Isolating to just the data needed for presentation can be very helpful. There may be instances where the opposing party has a viewer that can accept CAD files, in which case providing the native version is an easy solution.

Select Email on a Macintosh
In this case, the difficulty is that email headers, messages and attachments are stored separately. Common e-discovery and forensics tools don't understand the relationship between these fractured parts of an email. The solution is to re-create the email from its parts using a custom tool based on the data. Alternatively, if one has the Macintosh device, it can be used to export email into PST or MBox format.

Encrypted/Password Protected Files
Without a password, these files aren't accessible. By far the best solution is to obtain the password from the user – there are methods to figure out passwords but it requires very significant computer power, time, and cost, and ultimately, there is no guarantee of success.

Email Archivers
Each archiver is different and may have different problem areas in terms of e-discovery. For example, some archivers gather mail as it is inbound to the system and don't know a custodian (for instance, sales@company.com might re-direct depending on the employee in charge of sales only at that time). Archivers often store emails in a manner that makes them easy to search the body but not the attachments. Then, the entire archive contents must be exported in order to perform proper searches. Here, the best solution is to work with the archive vendor to determine methods for extraction.

Poor Packaging
A loose hard drive in a cardboard box is not an effective way to ensure digital media will arrive at its destination intact. Before you ship, discuss proper shipping guidelines with the party receiving the materials.

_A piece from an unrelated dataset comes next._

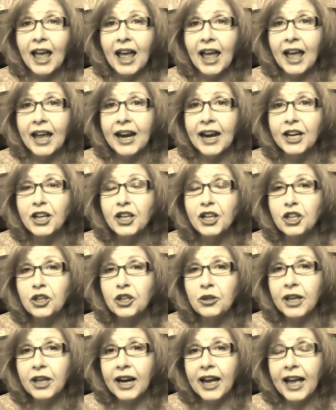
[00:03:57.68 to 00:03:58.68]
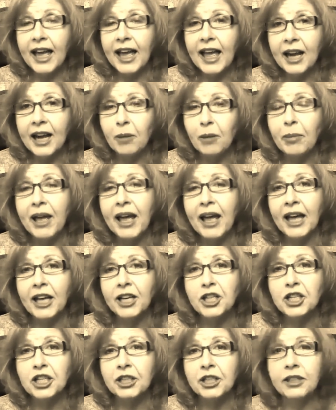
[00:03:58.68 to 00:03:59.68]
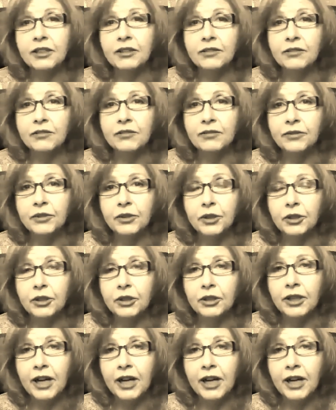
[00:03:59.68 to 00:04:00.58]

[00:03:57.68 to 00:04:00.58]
And I knew that I had a passion for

Cloud Data That Isn't E-Discovery Ready
More cloud providers are popping up but they are not all equal. Most make it very easy to get your data up but don't necessarily have as robust procedures for you to get your data exported when you need it. It's common for a mass export to take several times longer than it took to upload. As well, the associated metadata may be missing or inaccurate. One of the most common email providers makes it difficult to download hosted email that is ready to be processed in e-discovery. Evaluate each provider at the earliest opportunity to determine the length of collection and if special handling or post-processing is needed.

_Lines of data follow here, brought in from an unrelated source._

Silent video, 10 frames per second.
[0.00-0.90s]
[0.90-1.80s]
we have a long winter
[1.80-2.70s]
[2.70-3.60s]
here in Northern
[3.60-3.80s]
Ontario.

Files Within Files (Complex File Types)
The most common example is a PST or OST file that contains emails that themselves have a PST attached. Most e-discovery tools don't track a hierarchical relationship of attachments which makes it difficult to understand the context of an item in a given family. Proper searching of any file container will require the expansion of these files beforehand, which frequently results in many more documents than originally anticipated.

Non-Searchable Types That Contain Text Within ESI
For instance, a scanned document that is an attachment to an email within a PST. Searching the email for content within that document wouldn't necessarily locate the text in the scanned document. Similar to container file issues, proper searching requires them to be expanded and the individual parts to be processed as well, including imaging and OCR for items without extractable text.

Legacy and Uncommon Email Formats
This includes email in older or uncommon formats or programs such as older MBox, GroupWise, and Lotus Notes NSF files. Often these types require a large amount of additional pre-processing to get to what is considered bare minimum for other formats. The most common solution is to convert these to the EML format, which in many cases loses valuable information including format-specific metadata; once converted, it may still not look like regular email. A solution is to find e-discovery vendors with experience or that have a development shop to decode the format.

Legacy Hardware
Challenges include such as poor connection speeds, types no longer supported with modern operating systems, and drives that may not spin up. A vendor with experience getting information off those devices is needed, as well as an understanding that the time frame may be longer than expected.

Each of these issues require some expertise to address - it is worth the time to talk with your e-discovery vendor and determine their level of familiarity with the data type before sending the work. The nature of most of these will require additional work and that can often be time consuming and expensive. Ask the vendor if they know of ways to get a similar result without processing the most difficult types directly.